Разве любить человека не означает видеть его во всей обнаженности, без наносной мишуры? Просто быть на его стороне? Однако я ревновал к этой непроизвольной нежности между моей матерью и близнецами. У Лео и Камиллы в семье было полно людей, которые могли их любить, а у меня была только мама, разве это справедливо? А вы, мой драгоценный психоаналитик, меня прервали: «Гм-м, вернемся к тому, что вы сказали Бернару Дефонтену во время его визита в студию». Я был раздосадован тем, что он не выразил особого интереса к моей ревности, из-за которой, как никак, у меня тогда сильно защемило сердце. «Что?» — рассеянно переспросил я. «Вы сказали, что хотели писать», — флегматично продолжили вы. «Да, и что?» — «Это первое, что пришло вам в голову?» Ответ пациента: «Случайно вышло». И раздражение доктора: «Гм-м…» Гм-м, которое походило на «да», что в итоге давало что-то вроде «гм-да, гм-да».

Бывало, выходя после наших сеансов на бульвар Сен-Жермен, я развлекал себя тем, что пытался воспроизвести забавное «гм-да, гм-да», я его напевал, насвистывал, швырял в лица прохожим, и мне было наплевать, если я выглядел сумасшедшим!

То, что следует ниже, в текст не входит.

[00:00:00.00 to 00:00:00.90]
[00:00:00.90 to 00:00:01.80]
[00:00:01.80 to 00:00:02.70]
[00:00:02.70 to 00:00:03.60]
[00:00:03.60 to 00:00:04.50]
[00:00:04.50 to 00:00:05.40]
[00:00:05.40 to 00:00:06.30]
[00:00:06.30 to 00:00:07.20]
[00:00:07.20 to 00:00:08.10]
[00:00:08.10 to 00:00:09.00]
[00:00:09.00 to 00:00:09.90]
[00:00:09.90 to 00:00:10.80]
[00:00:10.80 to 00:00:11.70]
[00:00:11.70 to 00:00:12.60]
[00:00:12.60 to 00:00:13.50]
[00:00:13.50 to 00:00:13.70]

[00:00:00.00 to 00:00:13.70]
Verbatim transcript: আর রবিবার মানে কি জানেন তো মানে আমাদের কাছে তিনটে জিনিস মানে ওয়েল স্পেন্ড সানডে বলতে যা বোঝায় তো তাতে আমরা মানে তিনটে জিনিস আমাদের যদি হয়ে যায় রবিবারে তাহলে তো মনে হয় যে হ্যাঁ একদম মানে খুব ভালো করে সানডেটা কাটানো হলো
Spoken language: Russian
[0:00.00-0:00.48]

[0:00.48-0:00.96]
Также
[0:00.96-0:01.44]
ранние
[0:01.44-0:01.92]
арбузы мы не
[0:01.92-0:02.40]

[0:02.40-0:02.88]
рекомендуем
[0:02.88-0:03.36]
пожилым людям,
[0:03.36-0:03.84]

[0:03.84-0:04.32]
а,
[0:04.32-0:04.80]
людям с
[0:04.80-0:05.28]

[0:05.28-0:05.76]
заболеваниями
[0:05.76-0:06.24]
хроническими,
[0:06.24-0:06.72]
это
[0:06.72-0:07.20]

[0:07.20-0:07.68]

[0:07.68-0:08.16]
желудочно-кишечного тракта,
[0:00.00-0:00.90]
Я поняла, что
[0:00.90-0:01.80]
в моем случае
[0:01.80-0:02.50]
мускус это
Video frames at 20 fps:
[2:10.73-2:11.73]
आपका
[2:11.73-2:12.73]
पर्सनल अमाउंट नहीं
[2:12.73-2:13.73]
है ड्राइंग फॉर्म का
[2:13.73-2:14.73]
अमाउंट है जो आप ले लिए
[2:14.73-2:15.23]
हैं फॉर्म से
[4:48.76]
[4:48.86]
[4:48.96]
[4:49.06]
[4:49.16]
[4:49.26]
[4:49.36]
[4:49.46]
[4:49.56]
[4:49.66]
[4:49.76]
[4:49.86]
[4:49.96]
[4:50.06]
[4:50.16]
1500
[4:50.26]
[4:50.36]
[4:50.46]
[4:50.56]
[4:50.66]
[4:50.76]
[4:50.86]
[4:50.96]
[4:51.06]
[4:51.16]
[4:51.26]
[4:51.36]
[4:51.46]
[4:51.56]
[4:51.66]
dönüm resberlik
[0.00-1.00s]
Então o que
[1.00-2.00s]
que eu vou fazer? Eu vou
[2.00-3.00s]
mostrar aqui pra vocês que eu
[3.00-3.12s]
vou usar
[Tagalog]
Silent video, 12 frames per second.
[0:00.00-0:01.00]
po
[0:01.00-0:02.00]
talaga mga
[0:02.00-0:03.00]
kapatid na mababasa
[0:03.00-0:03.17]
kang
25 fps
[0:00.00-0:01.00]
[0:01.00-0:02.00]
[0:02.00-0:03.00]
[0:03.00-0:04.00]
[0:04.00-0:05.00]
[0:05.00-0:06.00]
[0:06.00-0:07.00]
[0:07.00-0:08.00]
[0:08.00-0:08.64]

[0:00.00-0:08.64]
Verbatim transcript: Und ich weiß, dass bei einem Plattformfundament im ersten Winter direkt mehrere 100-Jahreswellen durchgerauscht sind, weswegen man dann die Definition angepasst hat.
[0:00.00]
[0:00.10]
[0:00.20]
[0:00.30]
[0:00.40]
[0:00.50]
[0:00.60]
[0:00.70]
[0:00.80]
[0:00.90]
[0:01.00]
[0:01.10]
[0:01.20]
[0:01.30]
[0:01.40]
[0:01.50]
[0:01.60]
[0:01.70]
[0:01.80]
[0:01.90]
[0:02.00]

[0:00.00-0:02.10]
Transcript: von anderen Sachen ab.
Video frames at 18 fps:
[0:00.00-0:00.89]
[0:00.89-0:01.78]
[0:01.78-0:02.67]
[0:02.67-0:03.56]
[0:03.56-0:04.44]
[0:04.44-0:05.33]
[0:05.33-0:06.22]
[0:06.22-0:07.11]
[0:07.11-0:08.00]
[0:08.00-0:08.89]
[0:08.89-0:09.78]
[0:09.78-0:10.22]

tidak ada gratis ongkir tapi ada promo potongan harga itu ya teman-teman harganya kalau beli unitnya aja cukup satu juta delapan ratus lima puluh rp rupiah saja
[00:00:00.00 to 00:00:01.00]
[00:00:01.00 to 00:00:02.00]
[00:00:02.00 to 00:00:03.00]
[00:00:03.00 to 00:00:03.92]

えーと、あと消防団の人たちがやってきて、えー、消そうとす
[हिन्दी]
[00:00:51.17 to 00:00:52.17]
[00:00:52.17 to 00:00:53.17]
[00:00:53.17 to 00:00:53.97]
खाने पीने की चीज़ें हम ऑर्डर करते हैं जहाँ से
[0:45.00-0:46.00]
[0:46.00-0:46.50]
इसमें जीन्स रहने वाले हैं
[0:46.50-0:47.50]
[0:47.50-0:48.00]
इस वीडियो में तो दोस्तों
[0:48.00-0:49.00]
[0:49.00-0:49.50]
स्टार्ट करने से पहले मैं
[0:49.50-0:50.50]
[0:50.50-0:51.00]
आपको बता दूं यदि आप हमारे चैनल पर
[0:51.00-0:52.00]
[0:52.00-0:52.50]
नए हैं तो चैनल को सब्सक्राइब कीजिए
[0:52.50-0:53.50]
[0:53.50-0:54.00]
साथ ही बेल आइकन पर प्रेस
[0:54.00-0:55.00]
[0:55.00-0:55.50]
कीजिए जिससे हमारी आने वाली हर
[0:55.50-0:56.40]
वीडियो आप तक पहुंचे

Во время второго соединения планет, почти сразу после возвращения близнецов в Бурнёф, в городе стали распространятся нехорошие слухи. Им было но тринадцать, мне шестнадцать лет, и нас еще не изводила мысль о гипотетическом родстве. «Ты слышал, что болтают о Лео с Камиллой?» — спросил я у Поля, когда мое терпение лопнуло. «Да ладно, не обращай внимания!» — ответил Поль. Но я-то хорошо видел, что ему тоже не по себе. «Так что ты слышал?» В ответ он лишь махнул рукой. Дружище Поль во что бы то ни стало хотел уберечь меня от слухов, сохранить мое спокойствие, а значит, и спокойное течение нашей дружбы. Но это также означало, что он им верил. «Кто это болтает? Клод Бланкар?» Поль покачал головой: «Да нет, бедняга никогда на это не решился бы, наоборот, он их защищает!» — «Так кто же тогда?» Мы не знали кто. Но знали, откуда растут уши. Откуда пошел слушок.